Tam iki lafın belini kıracağım zamanda, hayatımın baharında, hoop ne olduysa eve kapandık hep birlikte. Ama ne kapanma! Benden epeyce yaşlı babam ile pek o kadar yaşlı görünmeyen annem, yüzlerinde beyaz bir kumaş parçasıyla gezmeye başladı. Dışarı çıkmıyoruz, eve gelen her şeyi koşa koşa balkona çıkarıyorlar, üstlerini başlarını balkona atıyorlar, sürekli kolonya, sürekli kolonya, delirmiş gibi davranıyorlar. Hayır, ne oldu anlamıyorum ki. Bazı şeyleri anlasam da dile getiremiyorum zaten, sözcük dağarcığım çok sınırlı. Bak şimdi 'dağarcık' filan dedim ya, aslında ne anlama geldiğini bilmeden söyleyiverdim. 'Sözcük' ne demek onu da bilmiyorum. Böyle soyutluklar, kavramlar yok zihnimde. Şimdi de 'soyut' dedim iyi mi, ne demek acaba. Hislerimi aktaramıyorum dilediğimce, çok gıcık bir durum bu inanın, bazen sırf bu yüzden asaplarım bozuluyor. Hissediyorum, anlıyorum, bir şey söylemek, dertleşip konuşmak istiyorum ama olmuyor, olmayınca olmuyor canımın içi...

Bir yıl kadar önceydi, bizimkilerde dertli bir yüz ifadesi, virüs adında bir şey üzerine konuşmaya başladılar, sürekli.
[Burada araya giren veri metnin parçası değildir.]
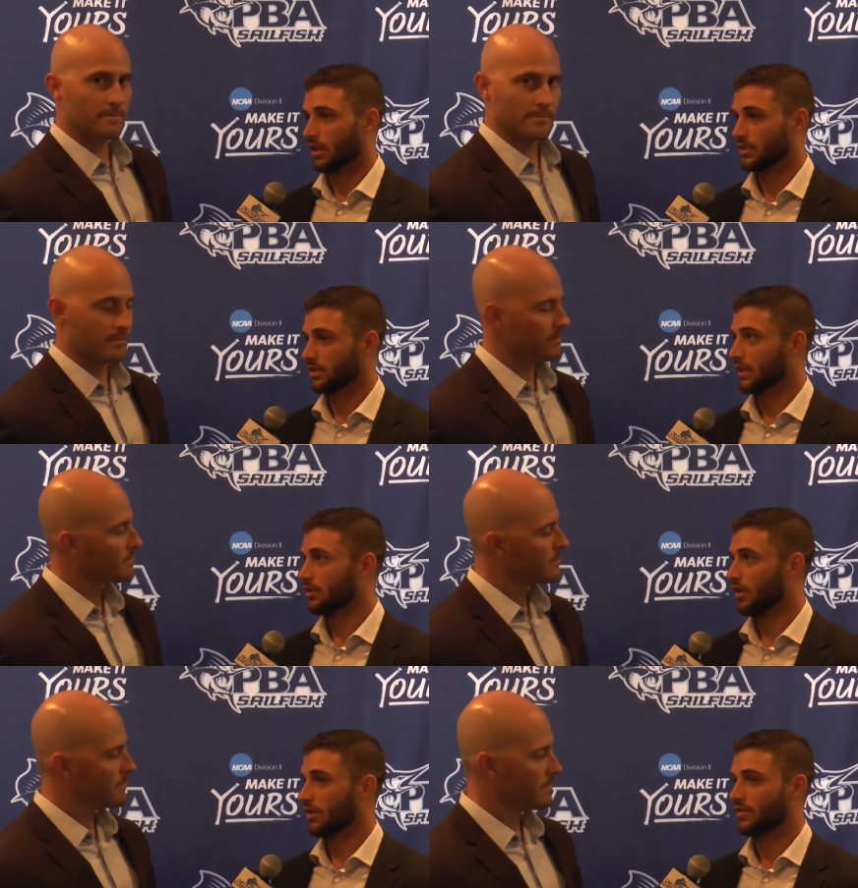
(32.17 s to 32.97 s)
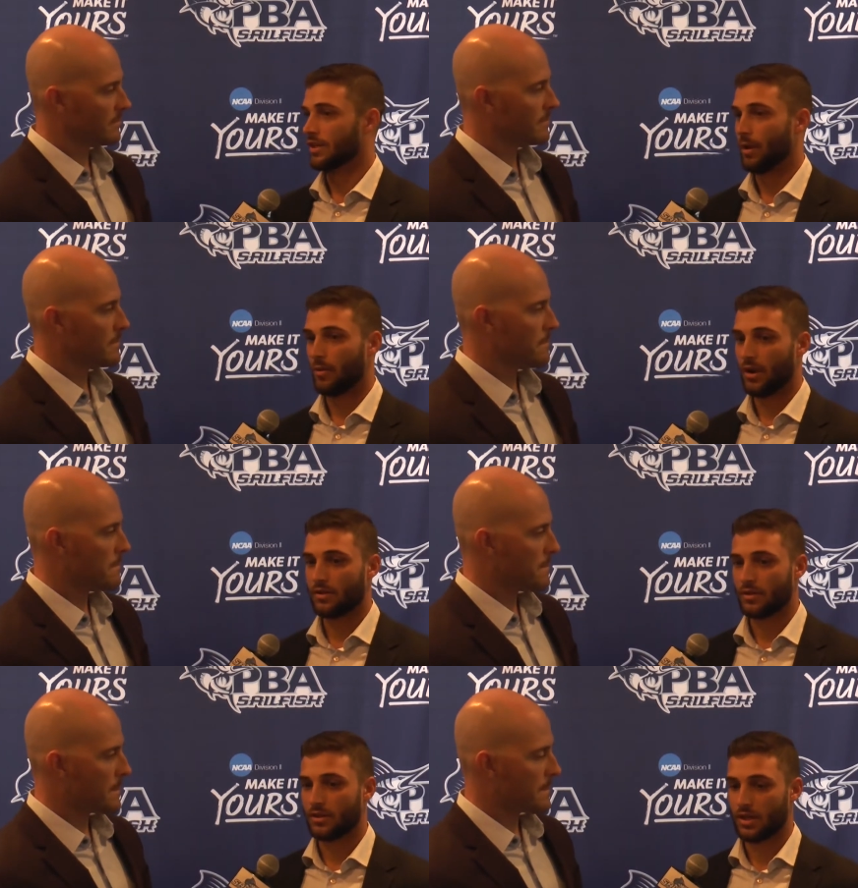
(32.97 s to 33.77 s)
Speaker 1: as a leader on the team, I
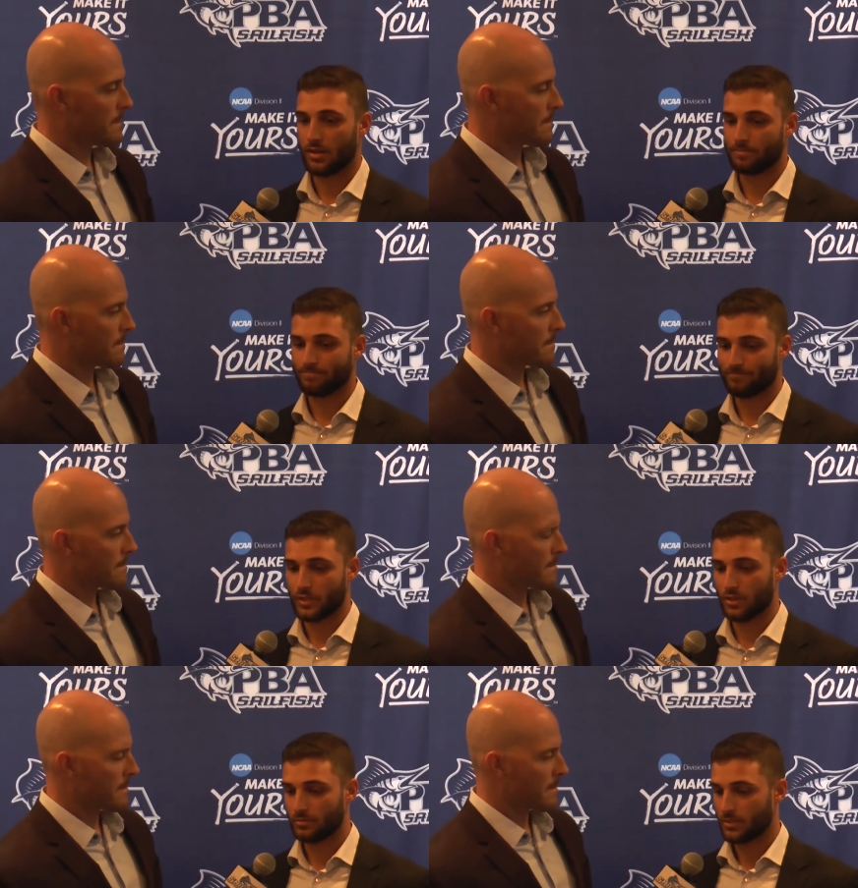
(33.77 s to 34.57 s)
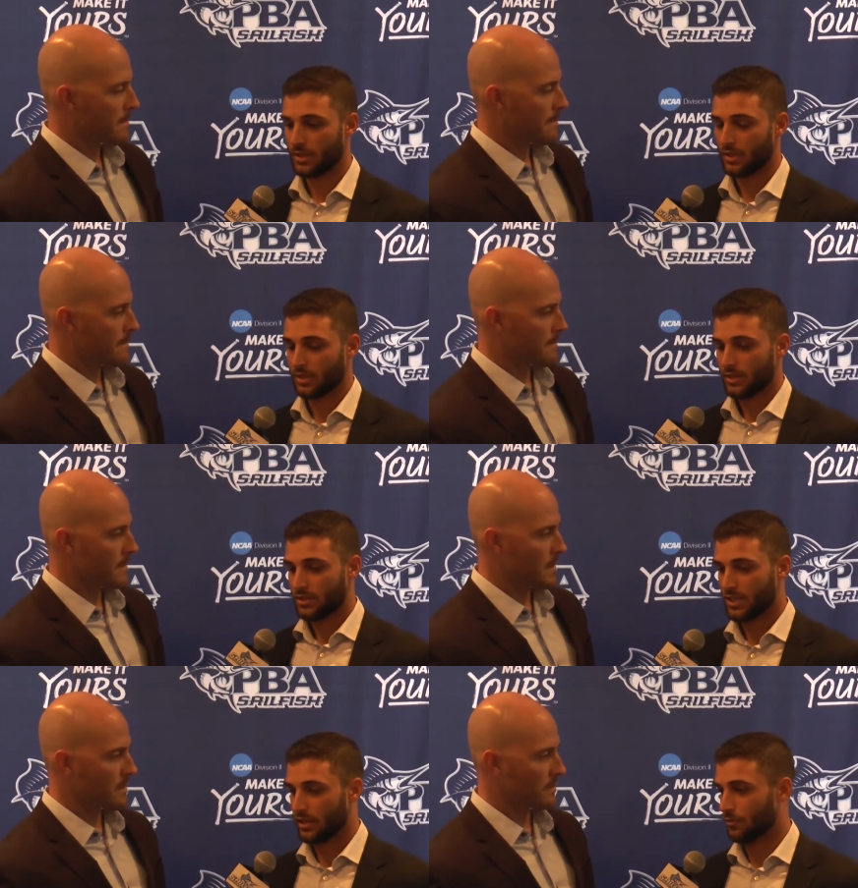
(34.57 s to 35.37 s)
wanted to, um, you know
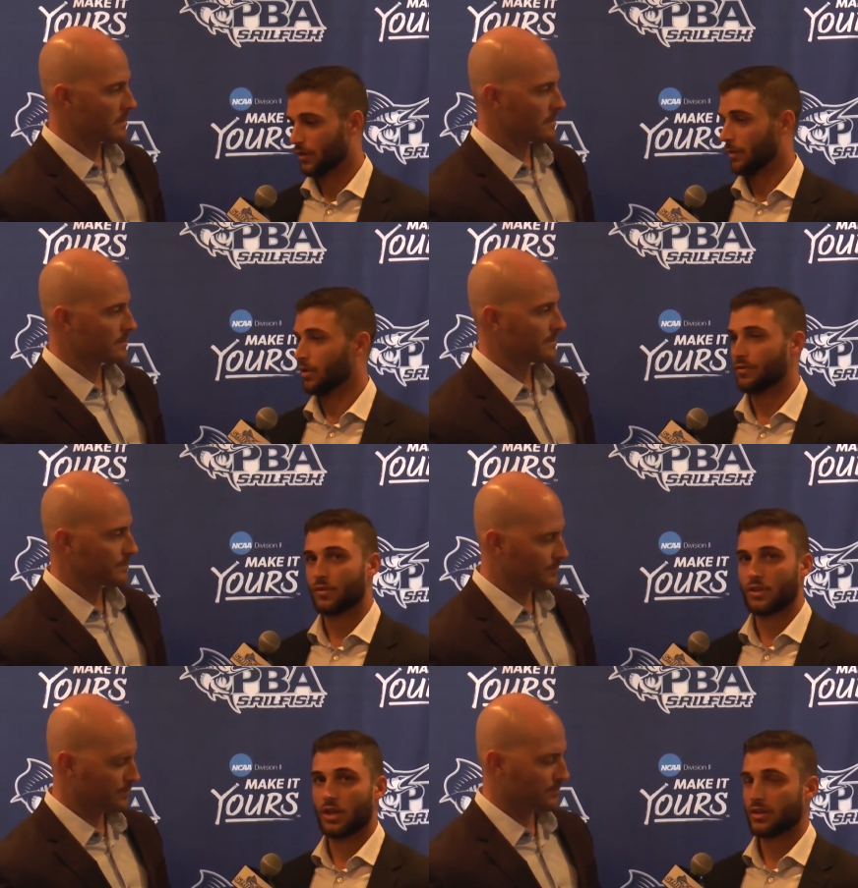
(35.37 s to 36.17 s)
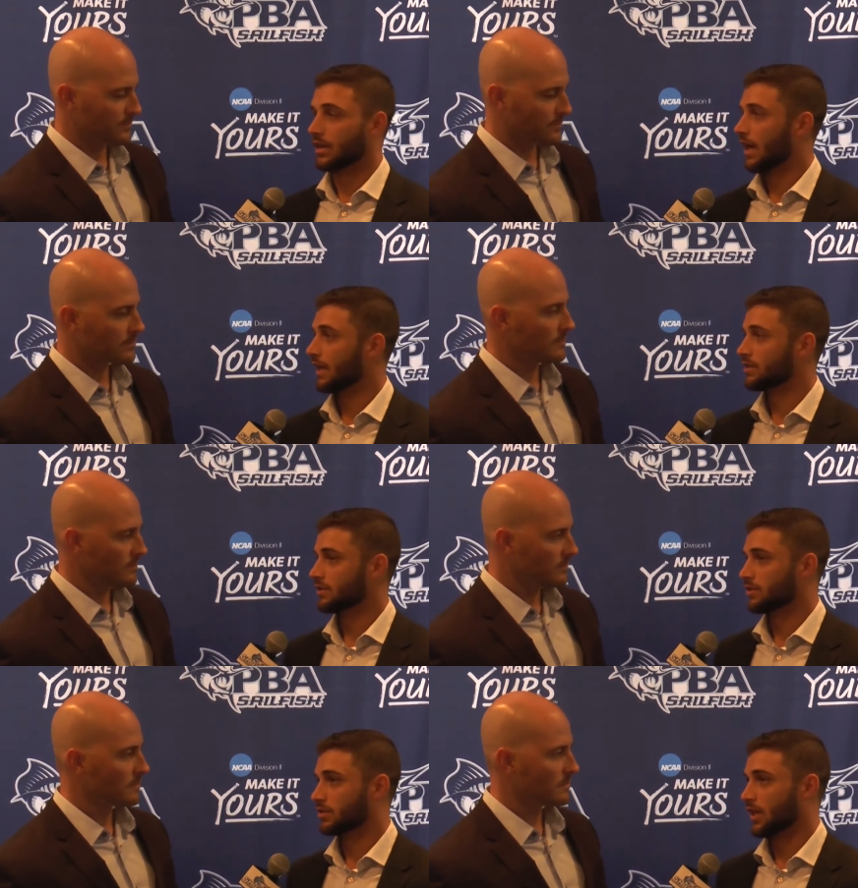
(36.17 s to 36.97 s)
set the framework for the younger guys
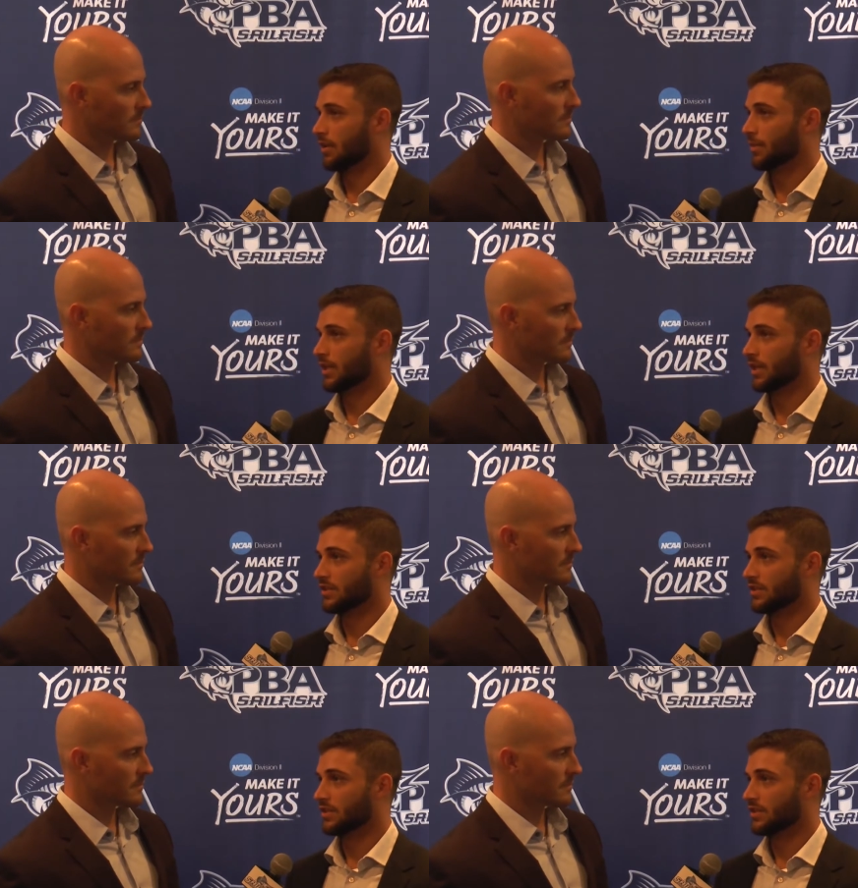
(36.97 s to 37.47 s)
and just kind of be an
Evde sabah akşam açık bir radyo var, orada Açık Radyo dedikleri bir kanalı dinliyorlar; şöyle bulaşıcıymış, yok öyle değil böyle bulaşıyormuş, o da değilmiş, ağzından giriyormuş burnundan çıkıyormuş, maske takılmalıymış, el yıkanmalıymış... Selim adında bir amca var, hep onu dinliyorlar, onun da bir dediği diğerini tutmuyor ki anacım, her gün farklı bir şey söylüyor ama karışmıyorum bizimkilerin işine. Ben o esnada kahvaltımı yapıyorum, artık Allah ne verdiyse. Konuştuklarını anlamaya çalışıyorum ama bir yere kadar, yetişkin konuşması kadar sıkıcı bir şey var mıdır şu hayatta! Hep aynı şeylerden söz ediyorlar, hep aynı, inşallah büyüklerin hepsi bu kadar renksiz değildir, dur bakalım tanıyacağım zaman içinde, şu ana kadarki izlenimim böyle maalesef.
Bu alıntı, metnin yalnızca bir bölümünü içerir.